Los fines de semana ya no eran para viajar o hacer actividades varias. Prácticamente todas las semanas era salir a bailar, ir a discotecas, revivir el frenesí de la noche…
Tardé tiempo en darme cuenta de que la noche estaba robando mi vida y que era el mismo miedo, pero de otra forma, el que me guiaba a seguir manteniendo la misma rutina semana tras semana.
Al principio tenía miedo de salir a bailar y al final tenía miedo de no poder seguir yendo a bailar. Pasé de un extremo al otro. En cierto modo, estaba siendo infeliz, pues sólo con esas sensaciones nocturnas lograba evadirme de mi propia realidad ya que era evidente que no estaba cómodo con mi realidad.
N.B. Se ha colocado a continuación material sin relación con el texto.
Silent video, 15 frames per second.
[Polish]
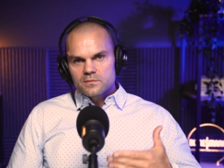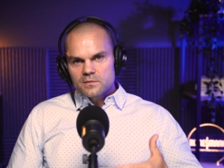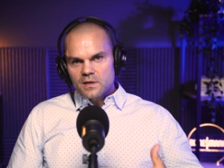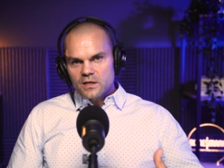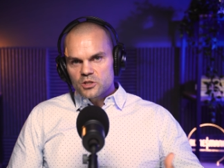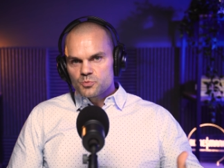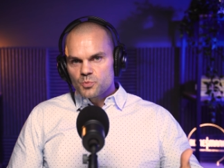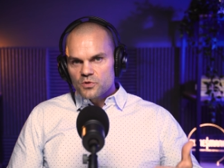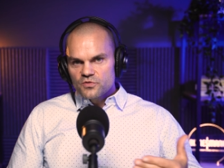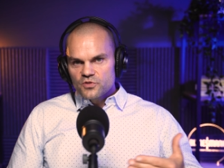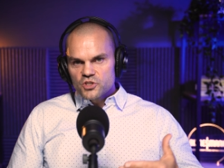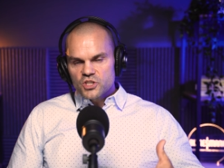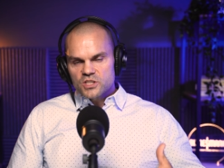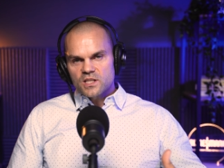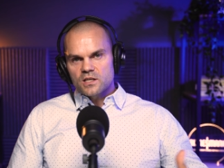jakichś
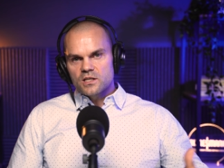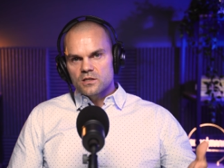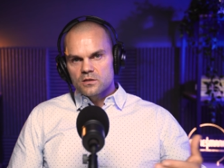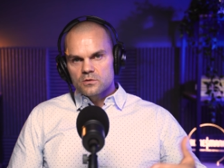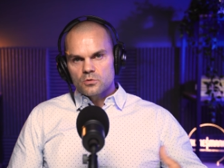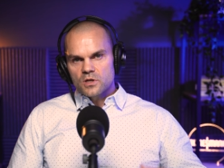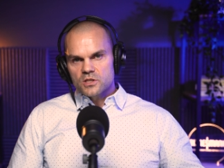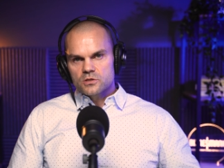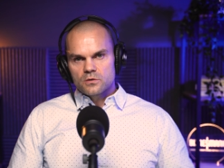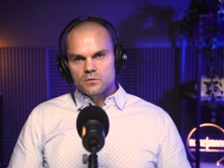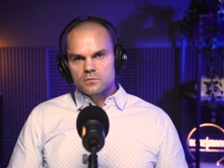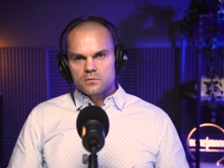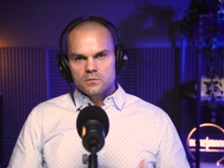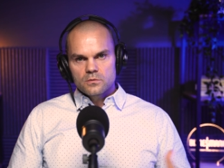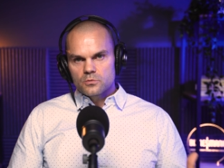podwyżek, takich, które
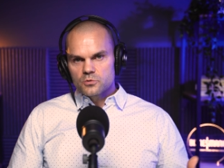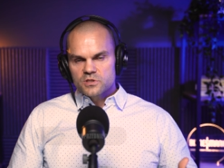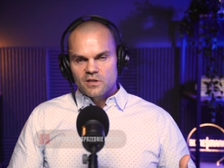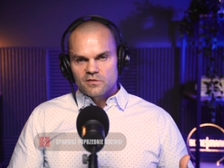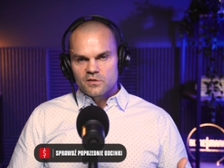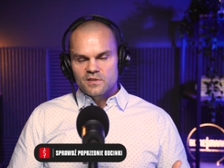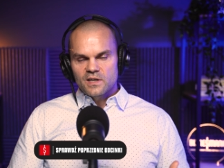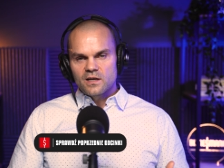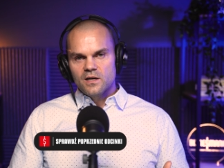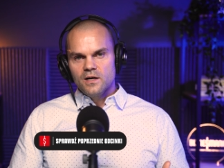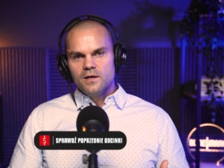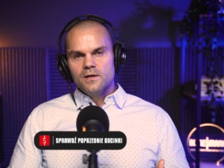są ustawowe,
Finalmente y después de darme cuenta de que estaba cayendo en un pozo sin fondo, logré darme cuenta de mi propia desdicha y de forma brusca dejé de salir. Llegué a sentir algo de abstinencia, pues el cerebro sabe que hay ciertas cosas que son muy adictivas, y salir a bailar y dejarse llevar por la noche era muy adictivo. Pero lo cierto es que no fue excesivamente difícil, me concentré en otras áreas de mi vida y el salir por la noche se estaba convirtiendo, a cada mes, en una actividad cada vez menos frecuente. Y si salía por las noches era para otro tipo de planes.
Entendí que, el veneno está en la dosis, y desde entonces he salido esporádicamente a sitios nocturnos a bailar, entendiendo que las cosas de forma esporádica, son sanas.